Everyone has a diabetic gene. Whether you become diabetic or not is up to you.
Every individual is like a gun and his diabetes gene is like a bullet.
If the diabetes has got to come out, you need a trigger.
If you pull the trigger, you become diabetic.
If you are able to hold on, you choose not to be a diabetic.
Epigenetics and the diabetic gene
Epigenetics refers to heritable changes in gene expression that does not involve changes to the underlying DNA sequence. This in turn affects how cells read the genes. Epigenetic change is a regular and natural occurrence but can also be influenced by several factors including age, the environment/lifestyle, and disease state. Epigenetic modifications can manifest as commonly as the manner in which cells terminally differentiate to end up as skin cells, liver cells, brain cells, etc or can have more damaging effects that can result in diseases like cancer. New and ongoing research is continuously uncovering the role of epigenetics in a variety of human disorders and fatal diseases.
Based on the study of epigenetics, even if your parents and grandparents have diabetes, you can avoid it. Even if your parents and grandparent didn’t have diabetes, you may get it. Moreover, the drugs that are being prescribed for lifestyle diseases can change our genes for the worse.

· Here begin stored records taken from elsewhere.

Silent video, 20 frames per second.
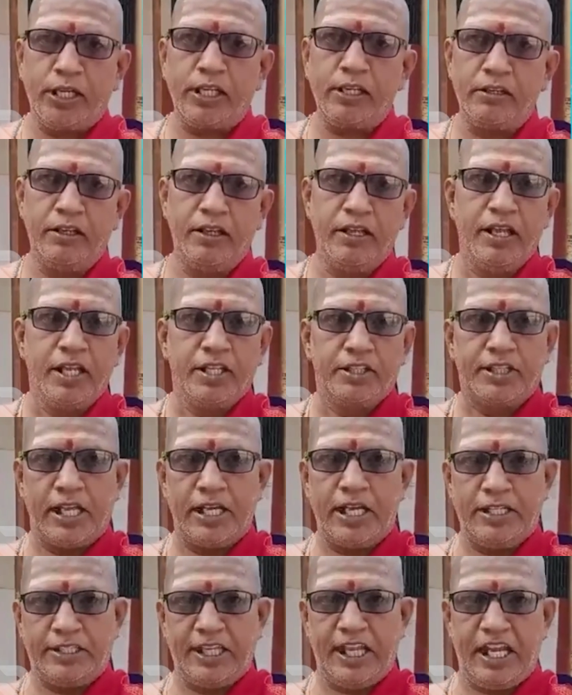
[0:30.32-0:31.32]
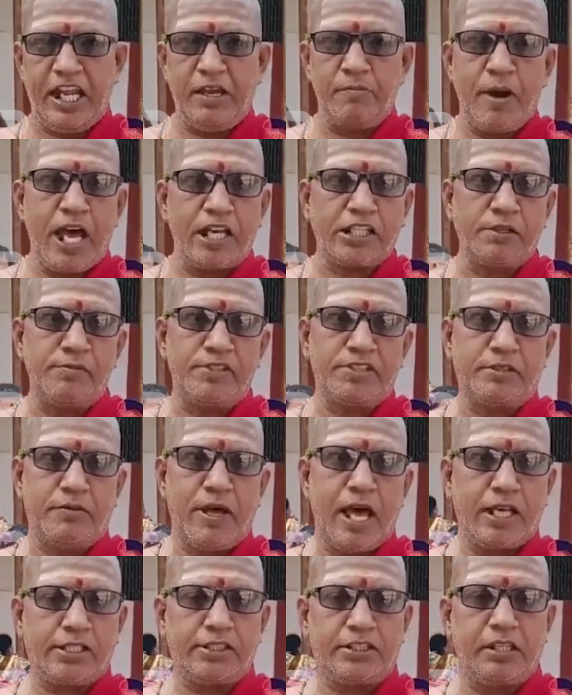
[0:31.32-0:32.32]
అని తనంటేనే మార్గ
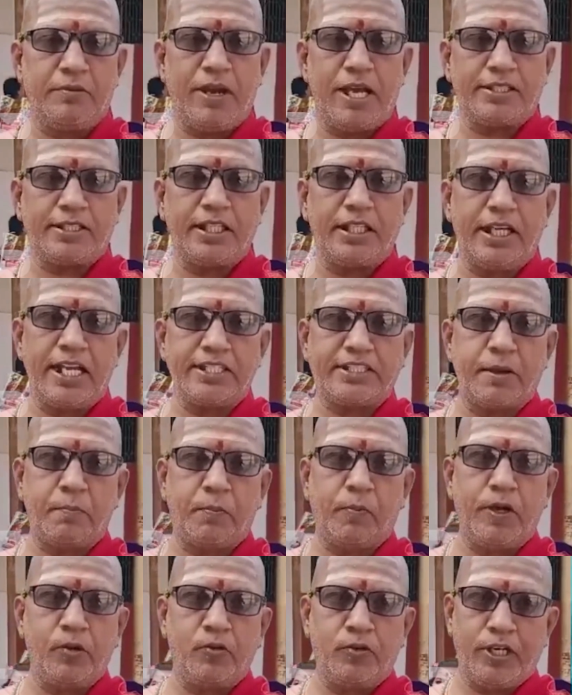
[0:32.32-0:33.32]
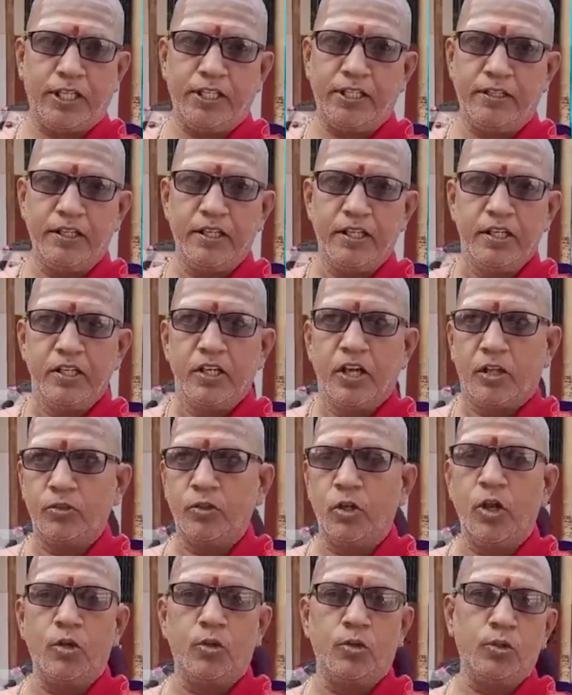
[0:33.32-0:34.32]
మార్గశ్రీ మాసంగా చెప్పబడి ఉన్నది
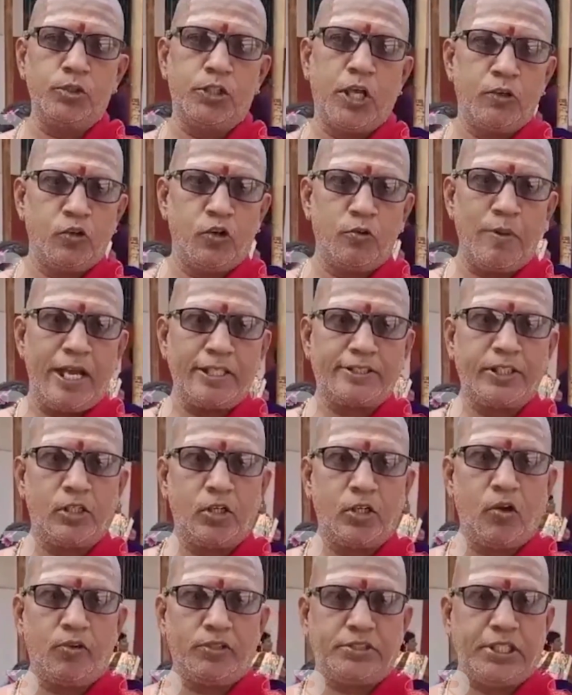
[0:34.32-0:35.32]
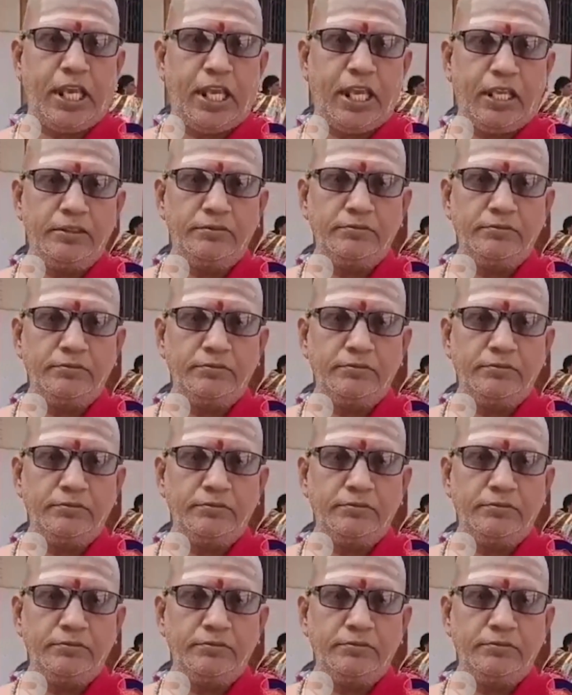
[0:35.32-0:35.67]
అందులోనూ ధనుర్మాసంలో వచ్చే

How type 2 diabetes occurs
All lifestyle diseases are an intelligent, physiological expression of the body, which are being treated by chemicals (drugs). The body is self-healing and self-regulatory; it is intelligent, we are stupid.
The lifestyle disease called ‘Type 2 diabetes’ is an altered response of our body to a certain nutrient (carbohydrates) that we are consuming. Out of the three major nutrients from food – carbohydrate, protein and fat, Indians, especially vegetarians have a diet that is high in carbohydrate.
The body processes
Carbohydrate into sugar
Protein into amino acids
Fat into fatty acids
Carbohydrate is an assembly of sugar molecules. All carbohydrate, especially refined, processed carbohydrate is converted to glycogen. Sugar provides energy. The body has 5 litres of blood. There should be only 1 teaspoon (5gm) of sugar in our blood. The average accepted level of sugar in the blood is 100 i.e. 100mg/decilitre, that’s 1 gm/litre, 5gm/5 litres. How many teaspoons of sugar are we having in the blood, when we eat our regular food?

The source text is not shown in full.